To do: Print the entries exactly; no image belongs in the copy.

(Collected data)
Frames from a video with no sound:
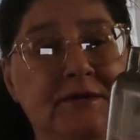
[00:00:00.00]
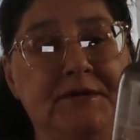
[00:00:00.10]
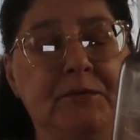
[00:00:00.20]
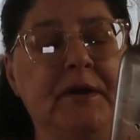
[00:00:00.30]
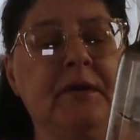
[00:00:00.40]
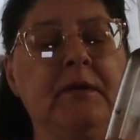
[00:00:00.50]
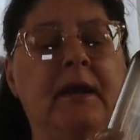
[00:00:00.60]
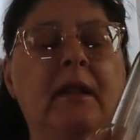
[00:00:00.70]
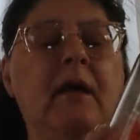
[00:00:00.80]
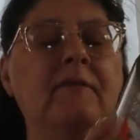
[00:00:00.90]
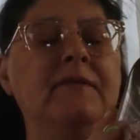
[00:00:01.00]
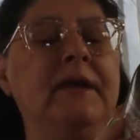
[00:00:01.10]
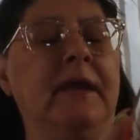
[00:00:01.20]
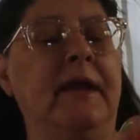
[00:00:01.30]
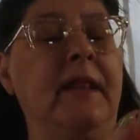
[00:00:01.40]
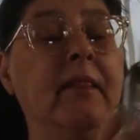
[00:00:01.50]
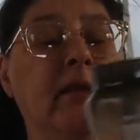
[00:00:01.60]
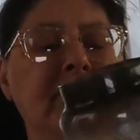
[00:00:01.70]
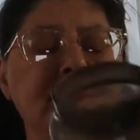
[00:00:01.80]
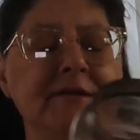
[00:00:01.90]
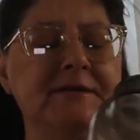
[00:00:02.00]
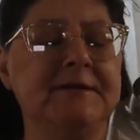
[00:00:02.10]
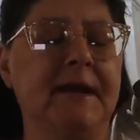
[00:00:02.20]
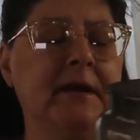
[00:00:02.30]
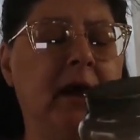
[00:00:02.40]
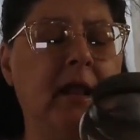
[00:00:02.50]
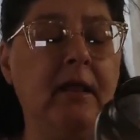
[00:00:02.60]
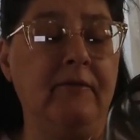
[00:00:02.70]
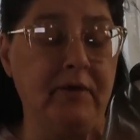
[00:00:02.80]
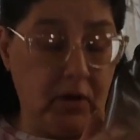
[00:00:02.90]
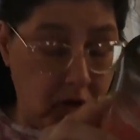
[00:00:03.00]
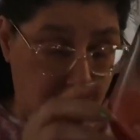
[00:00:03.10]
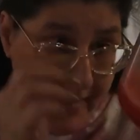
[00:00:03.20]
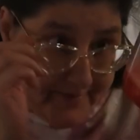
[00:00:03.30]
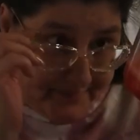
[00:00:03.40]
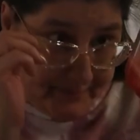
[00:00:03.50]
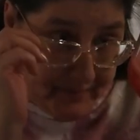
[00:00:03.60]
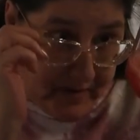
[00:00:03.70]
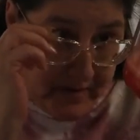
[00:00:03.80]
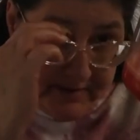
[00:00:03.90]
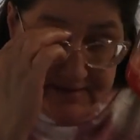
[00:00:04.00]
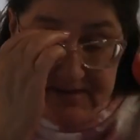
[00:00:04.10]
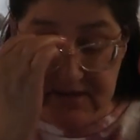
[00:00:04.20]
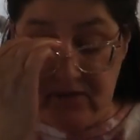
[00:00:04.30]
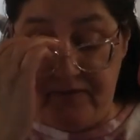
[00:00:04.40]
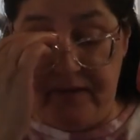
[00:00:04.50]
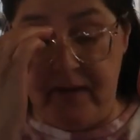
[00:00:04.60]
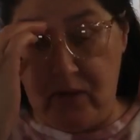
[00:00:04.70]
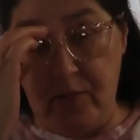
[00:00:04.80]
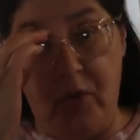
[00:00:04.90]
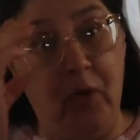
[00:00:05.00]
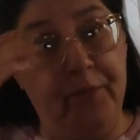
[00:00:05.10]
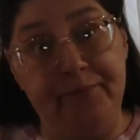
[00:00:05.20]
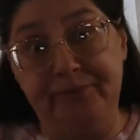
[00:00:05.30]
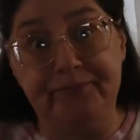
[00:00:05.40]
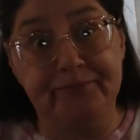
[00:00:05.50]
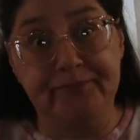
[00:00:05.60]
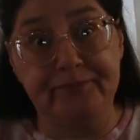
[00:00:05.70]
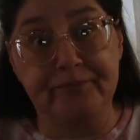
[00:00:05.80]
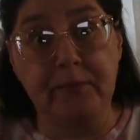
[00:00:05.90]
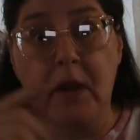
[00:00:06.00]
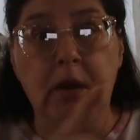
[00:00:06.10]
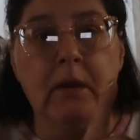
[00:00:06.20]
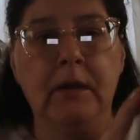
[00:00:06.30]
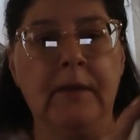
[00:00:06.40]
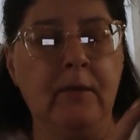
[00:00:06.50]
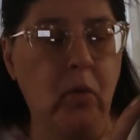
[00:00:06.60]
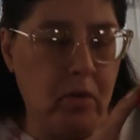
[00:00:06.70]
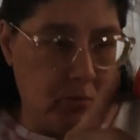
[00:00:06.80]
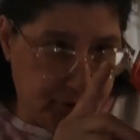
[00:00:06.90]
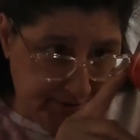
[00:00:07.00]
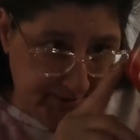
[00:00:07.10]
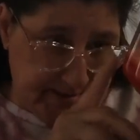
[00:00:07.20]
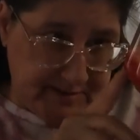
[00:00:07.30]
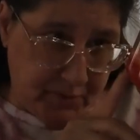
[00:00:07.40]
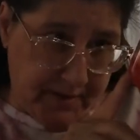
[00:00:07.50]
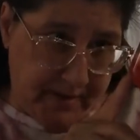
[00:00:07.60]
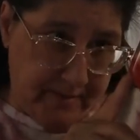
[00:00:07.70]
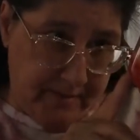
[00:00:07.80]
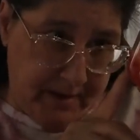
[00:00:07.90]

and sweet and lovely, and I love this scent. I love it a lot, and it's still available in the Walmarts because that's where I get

Solution to the exercise:
Frames from a video with no sound:
[00:00:00.00]
[00:00:00.10]
[00:00:00.20]
[00:00:00.30]
[00:00:00.40]
[00:00:00.50]
[00:00:00.60]
[00:00:00.70]
[00:00:00.80]
[00:00:00.90]
[00:00:01.00]
[00:00:01.10]
[00:00:01.20]
[00:00:01.30]
[00:00:01.40]
[00:00:01.50]
[00:00:01.60]
[00:00:01.70]
[00:00:01.80]
[00:00:01.90]
[00:00:02.00]
[00:00:02.10]
[00:00:02.20]
[00:00:02.30]
[00:00:02.40]
[00:00:02.50]
[00:00:02.60]
[00:00:02.70]
[00:00:02.80]
[00:00:02.90]
[00:00:03.00]
[00:00:03.10]
[00:00:03.20]
[00:00:03.30]
[00:00:03.40]
[00:00:03.50]
[00:00:03.60]
[00:00:03.70]
[00:00:03.80]
[00:00:03.90]
[00:00:04.00]
[00:00:04.10]
[00:00:04.20]
[00:00:04.30]
[00:00:04.40]
[00:00:04.50]
[00:00:04.60]
[00:00:04.70]
[00:00:04.80]
[00:00:04.90]
[00:00:05.00]
[00:00:05.10]
[00:00:05.20]
[00:00:05.30]
[00:00:05.40]
[00:00:05.50]
[00:00:05.60]
[00:00:05.70]
[00:00:05.80]
[00:00:05.90]
[00:00:06.00]
[00:00:06.10]
[00:00:06.20]
[00:00:06.30]
[00:00:06.40]
[00:00:06.50]
[00:00:06.60]
[00:00:06.70]
[00:00:06.80]
[00:00:06.90]
[00:00:07.00]
[00:00:07.10]
[00:00:07.20]
[00:00:07.30]
[00:00:07.40]
[00:00:07.50]
[00:00:07.60]
[00:00:07.70]
[00:00:07.80]
[00:00:07.90]

and sweet and lovely, and I love this scent. I love it a lot, and it's still available in the Walmarts because that's where I get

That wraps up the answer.